### What needs to be done
Here are records with pictures in them. Copy all of them exactly and leave the pictures out.

[Records for processing]

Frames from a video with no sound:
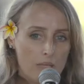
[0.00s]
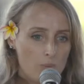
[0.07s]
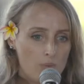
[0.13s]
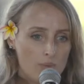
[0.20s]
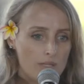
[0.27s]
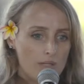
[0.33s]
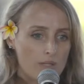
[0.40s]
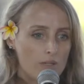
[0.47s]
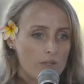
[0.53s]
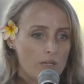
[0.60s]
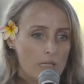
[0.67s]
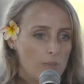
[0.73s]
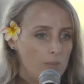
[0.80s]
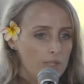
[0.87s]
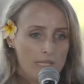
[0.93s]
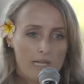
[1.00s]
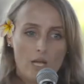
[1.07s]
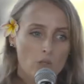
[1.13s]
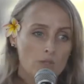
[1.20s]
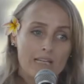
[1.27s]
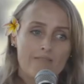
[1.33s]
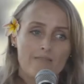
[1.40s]
Et puis, euh, et puis, il
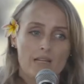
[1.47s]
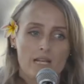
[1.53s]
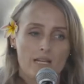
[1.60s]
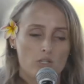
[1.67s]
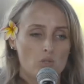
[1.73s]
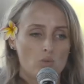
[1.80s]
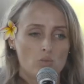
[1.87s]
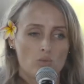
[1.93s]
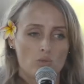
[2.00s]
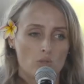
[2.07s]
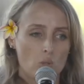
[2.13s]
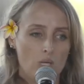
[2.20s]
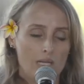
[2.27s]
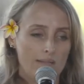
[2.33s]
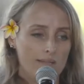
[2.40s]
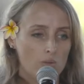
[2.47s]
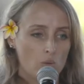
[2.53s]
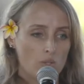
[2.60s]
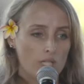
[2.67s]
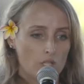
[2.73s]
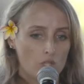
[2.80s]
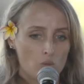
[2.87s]
a une révélation quand il
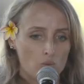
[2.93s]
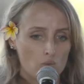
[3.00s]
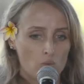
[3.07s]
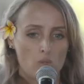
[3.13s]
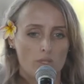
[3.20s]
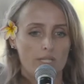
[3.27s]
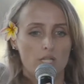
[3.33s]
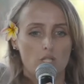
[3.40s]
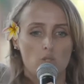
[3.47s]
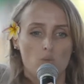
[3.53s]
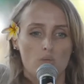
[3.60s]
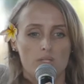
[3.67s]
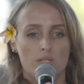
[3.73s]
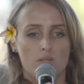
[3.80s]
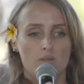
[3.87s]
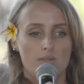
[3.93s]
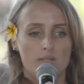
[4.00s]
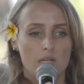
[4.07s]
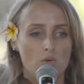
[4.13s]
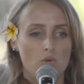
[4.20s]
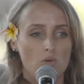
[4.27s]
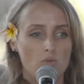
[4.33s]
était au cachot. Donc, le cachot, c'est une
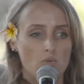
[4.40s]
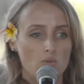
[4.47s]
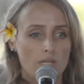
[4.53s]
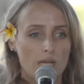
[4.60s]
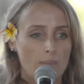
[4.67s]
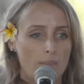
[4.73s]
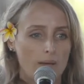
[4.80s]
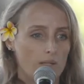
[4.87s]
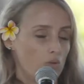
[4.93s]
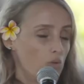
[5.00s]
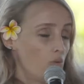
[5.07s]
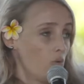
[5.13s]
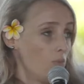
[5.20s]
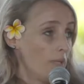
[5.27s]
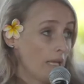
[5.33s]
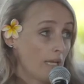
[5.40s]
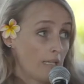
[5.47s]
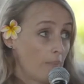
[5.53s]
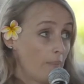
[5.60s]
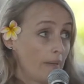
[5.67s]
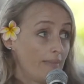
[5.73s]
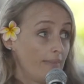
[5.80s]
cellule où il n'y a pas de lumière,
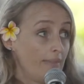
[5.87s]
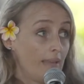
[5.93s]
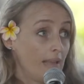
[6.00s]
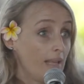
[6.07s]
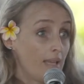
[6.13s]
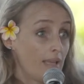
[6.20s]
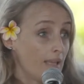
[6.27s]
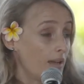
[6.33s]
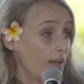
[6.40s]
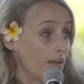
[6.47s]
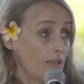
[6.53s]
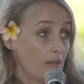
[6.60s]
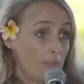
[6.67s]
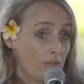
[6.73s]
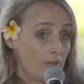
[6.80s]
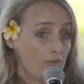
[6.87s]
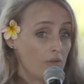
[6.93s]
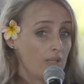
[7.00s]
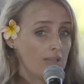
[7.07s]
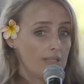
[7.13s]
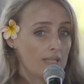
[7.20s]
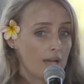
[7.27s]
il n'y a pas de télé, il n'y a, pas de
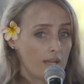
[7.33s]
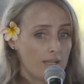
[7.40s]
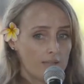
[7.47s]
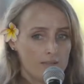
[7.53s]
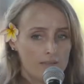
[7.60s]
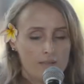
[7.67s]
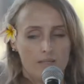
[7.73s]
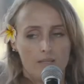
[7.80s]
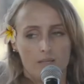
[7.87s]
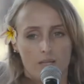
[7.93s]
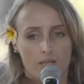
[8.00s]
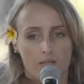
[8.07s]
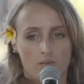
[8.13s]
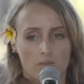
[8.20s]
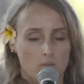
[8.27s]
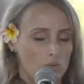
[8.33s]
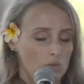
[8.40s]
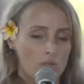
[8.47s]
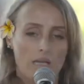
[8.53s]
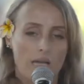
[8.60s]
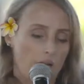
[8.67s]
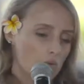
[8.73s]
fenêtre, il n'y a rien.
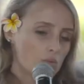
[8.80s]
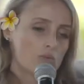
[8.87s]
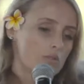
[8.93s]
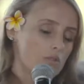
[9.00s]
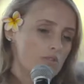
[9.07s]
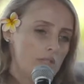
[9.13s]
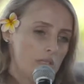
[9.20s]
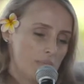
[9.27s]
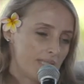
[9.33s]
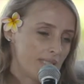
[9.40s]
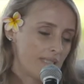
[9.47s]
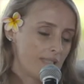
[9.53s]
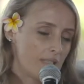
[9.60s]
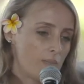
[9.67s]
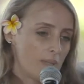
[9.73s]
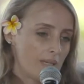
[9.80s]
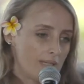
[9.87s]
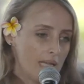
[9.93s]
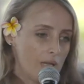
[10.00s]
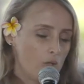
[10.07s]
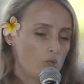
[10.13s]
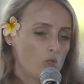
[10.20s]
Donc, euh, il raconte dans le film ce qui s'est
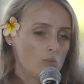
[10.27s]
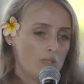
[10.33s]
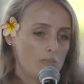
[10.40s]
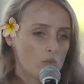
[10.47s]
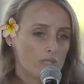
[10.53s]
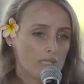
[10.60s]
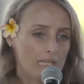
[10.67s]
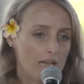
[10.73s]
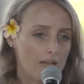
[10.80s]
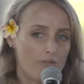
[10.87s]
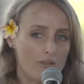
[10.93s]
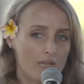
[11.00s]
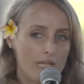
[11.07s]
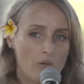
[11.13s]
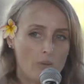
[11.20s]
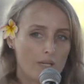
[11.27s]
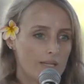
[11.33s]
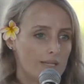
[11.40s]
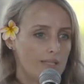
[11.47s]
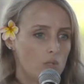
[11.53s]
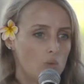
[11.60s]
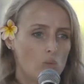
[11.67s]
passé, le cheminement qu'il a fait. Il lui
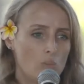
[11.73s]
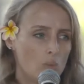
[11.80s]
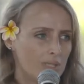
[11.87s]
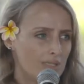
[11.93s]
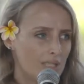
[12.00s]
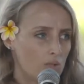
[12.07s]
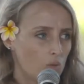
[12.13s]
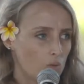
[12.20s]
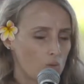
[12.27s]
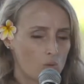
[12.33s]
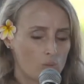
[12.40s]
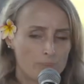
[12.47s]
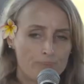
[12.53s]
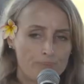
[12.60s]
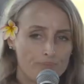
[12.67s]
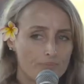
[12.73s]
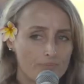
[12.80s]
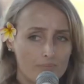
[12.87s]
restait huit mois de détention.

[/Records for processing]

### Task response
Frames from a video with no sound:
[0.00s]
[0.07s]
[0.13s]
[0.20s]
[0.27s]
[0.33s]
[0.40s]
[0.47s]
[0.53s]
[0.60s]
[0.67s]
[0.73s]
[0.80s]
[0.87s]
[0.93s]
[1.00s]
[1.07s]
[1.13s]
[1.20s]
[1.27s]
[1.33s]
[1.40s]
Et puis, euh, et puis, il
[1.47s]
[1.53s]
[1.60s]
[1.67s]
[1.73s]
[1.80s]
[1.87s]
[1.93s]
[2.00s]
[2.07s]
[2.13s]
[2.20s]
[2.27s]
[2.33s]
[2.40s]
[2.47s]
[2.53s]
[2.60s]
[2.67s]
[2.73s]
[2.80s]
[2.87s]
a une révélation quand il
[2.93s]
[3.00s]
[3.07s]
[3.13s]
[3.20s]
[3.27s]
[3.33s]
[3.40s]
[3.47s]
[3.53s]
[3.60s]
[3.67s]
[3.73s]
[3.80s]
[3.87s]
[3.93s]
[4.00s]
[4.07s]
[4.13s]
[4.20s]
[4.27s]
[4.33s]
était au cachot. Donc, le cachot, c'est une
[4.40s]
[4.47s]
[4.53s]
[4.60s]
[4.67s]
[4.73s]
[4.80s]
[4.87s]
[4.93s]
[5.00s]
[5.07s]
[5.13s]
[5.20s]
[5.27s]
[5.33s]
[5.40s]
[5.47s]
[5.53s]
[5.60s]
[5.67s]
[5.73s]
[5.80s]
cellule où il n'y a pas de lumière,
[5.87s]
[5.93s]
[6.00s]
[6.07s]
[6.13s]
[6.20s]
[6.27s]
[6.33s]
[6.40s]
[6.47s]
[6.53s]
[6.60s]
[6.67s]
[6.73s]
[6.80s]
[6.87s]
[6.93s]
[7.00s]
[7.07s]
[7.13s]
[7.20s]
[7.27s]
il n'y a pas de télé, il n'y a, pas de
[7.33s]
[7.40s]
[7.47s]
[7.53s]
[7.60s]
[7.67s]
[7.73s]
[7.80s]
[7.87s]
[7.93s]
[8.00s]
[8.07s]
[8.13s]
[8.20s]
[8.27s]
[8.33s]
[8.40s]
[8.47s]
[8.53s]
[8.60s]
[8.67s]
[8.73s]
fenêtre, il n'y a rien.
[8.80s]
[8.87s]
[8.93s]
[9.00s]
[9.07s]
[9.13s]
[9.20s]
[9.27s]
[9.33s]
[9.40s]
[9.47s]
[9.53s]
[9.60s]
[9.67s]
[9.73s]
[9.80s]
[9.87s]
[9.93s]
[10.00s]
[10.07s]
[10.13s]
[10.20s]
Donc, euh, il raconte dans le film ce qui s'est
[10.27s]
[10.33s]
[10.40s]
[10.47s]
[10.53s]
[10.60s]
[10.67s]
[10.73s]
[10.80s]
[10.87s]
[10.93s]
[11.00s]
[11.07s]
[11.13s]
[11.20s]
[11.27s]
[11.33s]
[11.40s]
[11.47s]
[11.53s]
[11.60s]
[11.67s]
passé, le cheminement qu'il a fait. Il lui
[11.73s]
[11.80s]
[11.87s]
[11.93s]
[12.00s]
[12.07s]
[12.13s]
[12.20s]
[12.27s]
[12.33s]
[12.40s]
[12.47s]
[12.53s]
[12.60s]
[12.67s]
[12.73s]
[12.80s]
[12.87s]
restait huit mois de détention.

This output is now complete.